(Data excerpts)
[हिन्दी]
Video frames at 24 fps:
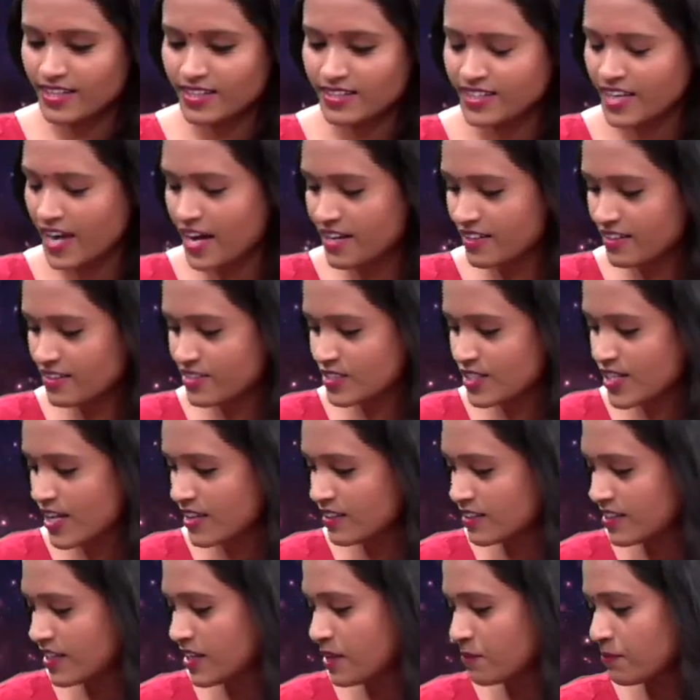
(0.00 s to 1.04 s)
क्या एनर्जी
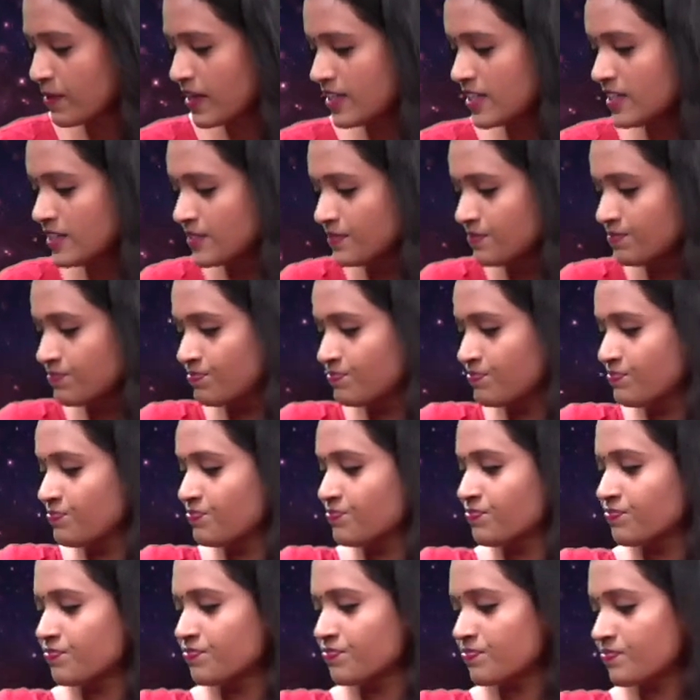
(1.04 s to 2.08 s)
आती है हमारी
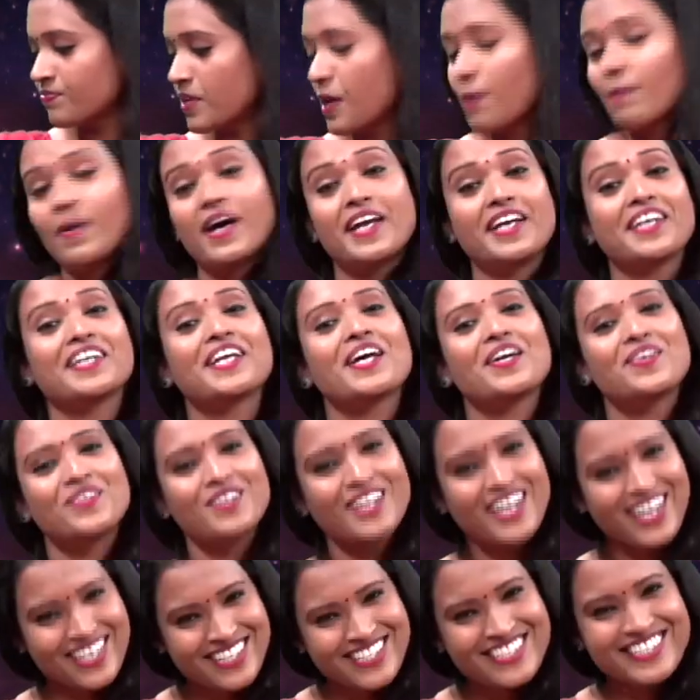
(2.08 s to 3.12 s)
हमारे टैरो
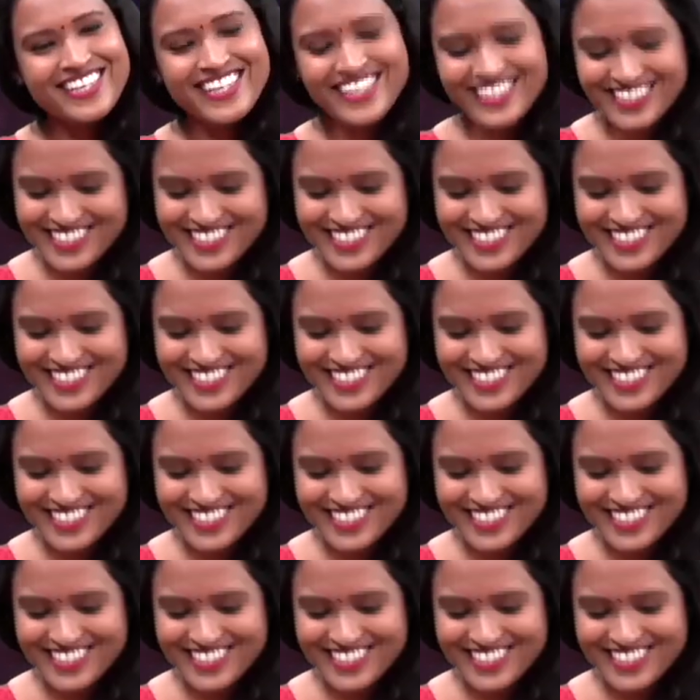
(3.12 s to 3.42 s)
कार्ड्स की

▶ What this task involves
Skip the pictures and transcribe the rest of the records exactly.

▶ Response to this task
[हिन्दी]
Video frames at 24 fps:
(0.00 s to 1.04 s)
क्या एनर्जी
(1.04 s to 2.08 s)
आती है हमारी
(2.08 s to 3.12 s)
हमारे टैरो
(3.12 s to 3.42 s)
कार्ड्स की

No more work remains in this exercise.